▶ _Task objective_
Print all the records below exactly as they stand, but leave out the pictures.
[Opening Extracted records section]
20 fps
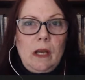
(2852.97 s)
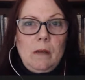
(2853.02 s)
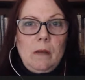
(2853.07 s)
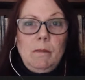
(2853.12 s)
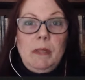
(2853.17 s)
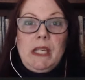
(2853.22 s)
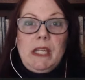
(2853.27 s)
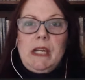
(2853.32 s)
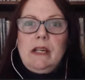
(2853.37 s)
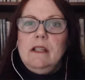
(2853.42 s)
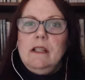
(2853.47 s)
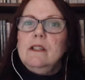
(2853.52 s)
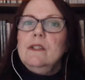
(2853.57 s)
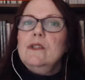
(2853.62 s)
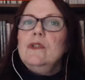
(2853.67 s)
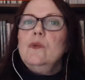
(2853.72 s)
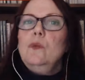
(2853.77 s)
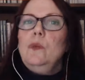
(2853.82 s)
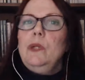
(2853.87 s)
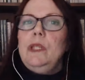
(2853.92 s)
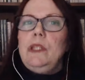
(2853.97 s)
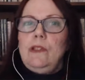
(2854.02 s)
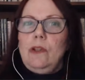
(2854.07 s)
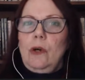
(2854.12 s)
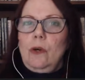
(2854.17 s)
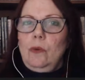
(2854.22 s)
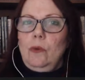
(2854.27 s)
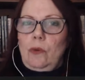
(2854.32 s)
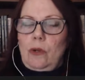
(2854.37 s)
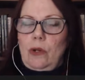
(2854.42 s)
because we
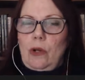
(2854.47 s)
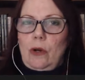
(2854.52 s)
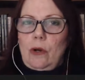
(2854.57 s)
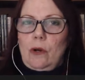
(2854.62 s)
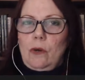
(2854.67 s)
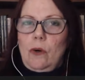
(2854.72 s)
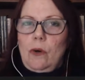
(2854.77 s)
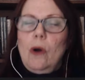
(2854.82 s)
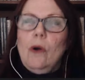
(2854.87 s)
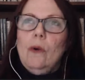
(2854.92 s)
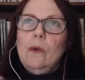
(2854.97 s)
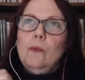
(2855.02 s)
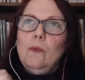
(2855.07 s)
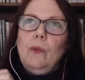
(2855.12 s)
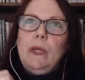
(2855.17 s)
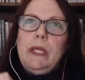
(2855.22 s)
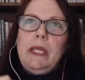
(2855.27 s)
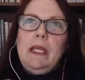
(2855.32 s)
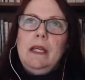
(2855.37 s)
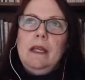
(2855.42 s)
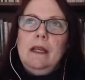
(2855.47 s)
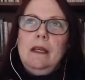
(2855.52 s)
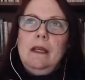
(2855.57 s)
don't know, or we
[Closing Extracted records section]
▶ _Expected answer_
20 fps
(2852.97 s)
(2853.02 s)
(2853.07 s)
(2853.12 s)
(2853.17 s)
(2853.22 s)
(2853.27 s)
(2853.32 s)
(2853.37 s)
(2853.42 s)
(2853.47 s)
(2853.52 s)
(2853.57 s)
(2853.62 s)
(2853.67 s)
(2853.72 s)
(2853.77 s)
(2853.82 s)
(2853.87 s)
(2853.92 s)
(2853.97 s)
(2854.02 s)
(2854.07 s)
(2854.12 s)
(2854.17 s)
(2854.22 s)
(2854.27 s)
(2854.32 s)
(2854.37 s)
(2854.42 s)
because we
(2854.47 s)
(2854.52 s)
(2854.57 s)
(2854.62 s)
(2854.67 s)
(2854.72 s)
(2854.77 s)
(2854.82 s)
(2854.87 s)
(2854.92 s)
(2854.97 s)
(2855.02 s)
(2855.07 s)
(2855.12 s)
(2855.17 s)
(2855.22 s)
(2855.27 s)
(2855.32 s)
(2855.37 s)
(2855.42 s)
(2855.47 s)
(2855.52 s)
(2855.57 s)
don't know, or we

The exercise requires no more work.